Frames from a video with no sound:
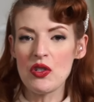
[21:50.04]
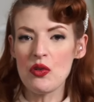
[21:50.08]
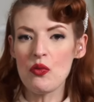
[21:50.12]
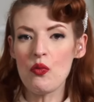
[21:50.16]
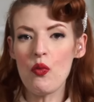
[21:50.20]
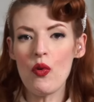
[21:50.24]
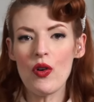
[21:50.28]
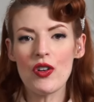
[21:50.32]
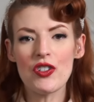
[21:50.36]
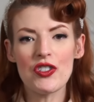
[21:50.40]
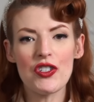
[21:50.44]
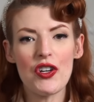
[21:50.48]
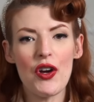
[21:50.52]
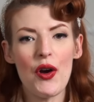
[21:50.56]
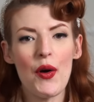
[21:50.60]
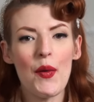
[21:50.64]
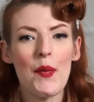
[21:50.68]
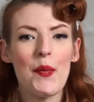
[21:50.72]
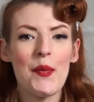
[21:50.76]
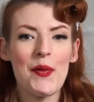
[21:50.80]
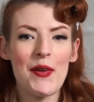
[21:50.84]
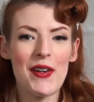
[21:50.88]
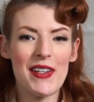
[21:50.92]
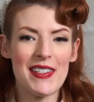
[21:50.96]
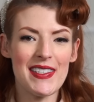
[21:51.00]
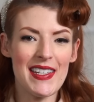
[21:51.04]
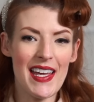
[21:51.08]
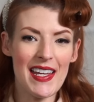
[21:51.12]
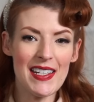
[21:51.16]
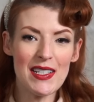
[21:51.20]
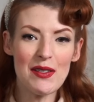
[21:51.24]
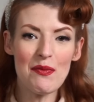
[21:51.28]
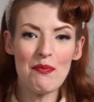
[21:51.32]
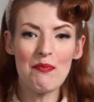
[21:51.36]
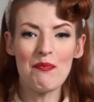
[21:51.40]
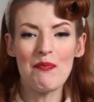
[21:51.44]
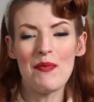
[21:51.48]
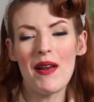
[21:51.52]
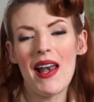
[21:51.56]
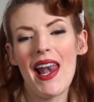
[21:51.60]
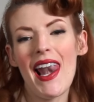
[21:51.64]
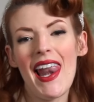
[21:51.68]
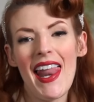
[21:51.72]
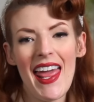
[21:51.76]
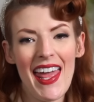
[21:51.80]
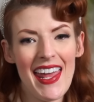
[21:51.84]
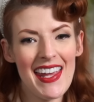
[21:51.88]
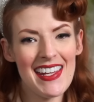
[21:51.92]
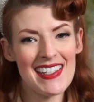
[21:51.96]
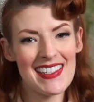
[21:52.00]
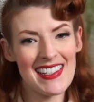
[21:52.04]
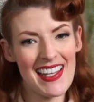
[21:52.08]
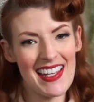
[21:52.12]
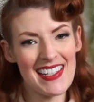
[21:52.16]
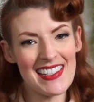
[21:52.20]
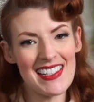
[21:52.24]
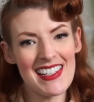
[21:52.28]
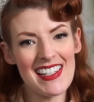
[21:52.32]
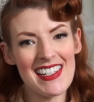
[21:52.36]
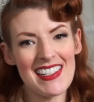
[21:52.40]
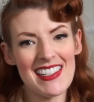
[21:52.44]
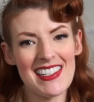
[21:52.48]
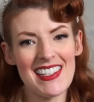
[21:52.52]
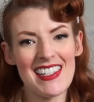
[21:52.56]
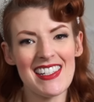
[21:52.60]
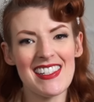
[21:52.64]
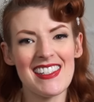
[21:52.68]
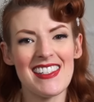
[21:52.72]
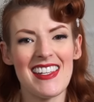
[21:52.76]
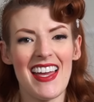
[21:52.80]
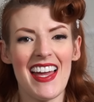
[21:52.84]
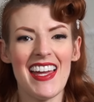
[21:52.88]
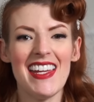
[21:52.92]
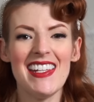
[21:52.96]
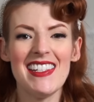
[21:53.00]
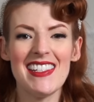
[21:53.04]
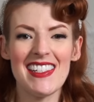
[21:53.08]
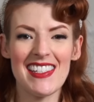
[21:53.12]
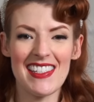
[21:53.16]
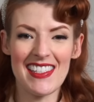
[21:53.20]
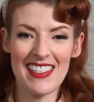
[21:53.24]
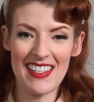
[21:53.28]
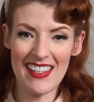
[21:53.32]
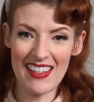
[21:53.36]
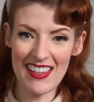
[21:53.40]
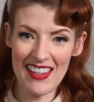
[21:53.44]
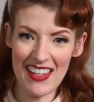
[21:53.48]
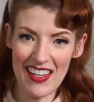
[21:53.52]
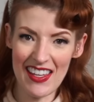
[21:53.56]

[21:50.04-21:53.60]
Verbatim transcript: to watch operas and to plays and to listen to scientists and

.....

INSTRUCTIONS FOR THE TASK:
Recopy the full listing exactly, passing over any picture.

RESPONSE AREA:
Frames from a video with no sound:
[21:50.04]
[21:50.08]
[21:50.12]
[21:50.16]
[21:50.20]
[21:50.24]
[21:50.28]
[21:50.32]
[21:50.36]
[21:50.40]
[21:50.44]
[21:50.48]
[21:50.52]
[21:50.56]
[21:50.60]
[21:50.64]
[21:50.68]
[21:50.72]
[21:50.76]
[21:50.80]
[21:50.84]
[21:50.88]
[21:50.92]
[21:50.96]
[21:51.00]
[21:51.04]
[21:51.08]
[21:51.12]
[21:51.16]
[21:51.20]
[21:51.24]
[21:51.28]
[21:51.32]
[21:51.36]
[21:51.40]
[21:51.44]
[21:51.48]
[21:51.52]
[21:51.56]
[21:51.60]
[21:51.64]
[21:51.68]
[21:51.72]
[21:51.76]
[21:51.80]
[21:51.84]
[21:51.88]
[21:51.92]
[21:51.96]
[21:52.00]
[21:52.04]
[21:52.08]
[21:52.12]
[21:52.16]
[21:52.20]
[21:52.24]
[21:52.28]
[21:52.32]
[21:52.36]
[21:52.40]
[21:52.44]
[21:52.48]
[21:52.52]
[21:52.56]
[21:52.60]
[21:52.64]
[21:52.68]
[21:52.72]
[21:52.76]
[21:52.80]
[21:52.84]
[21:52.88]
[21:52.92]
[21:52.96]
[21:53.00]
[21:53.04]
[21:53.08]
[21:53.12]
[21:53.16]
[21:53.20]
[21:53.24]
[21:53.28]
[21:53.32]
[21:53.36]
[21:53.40]
[21:53.44]
[21:53.48]
[21:53.52]
[21:53.56]

[21:50.04-21:53.60]
Verbatim transcript: to watch operas and to plays and to listen to scientists and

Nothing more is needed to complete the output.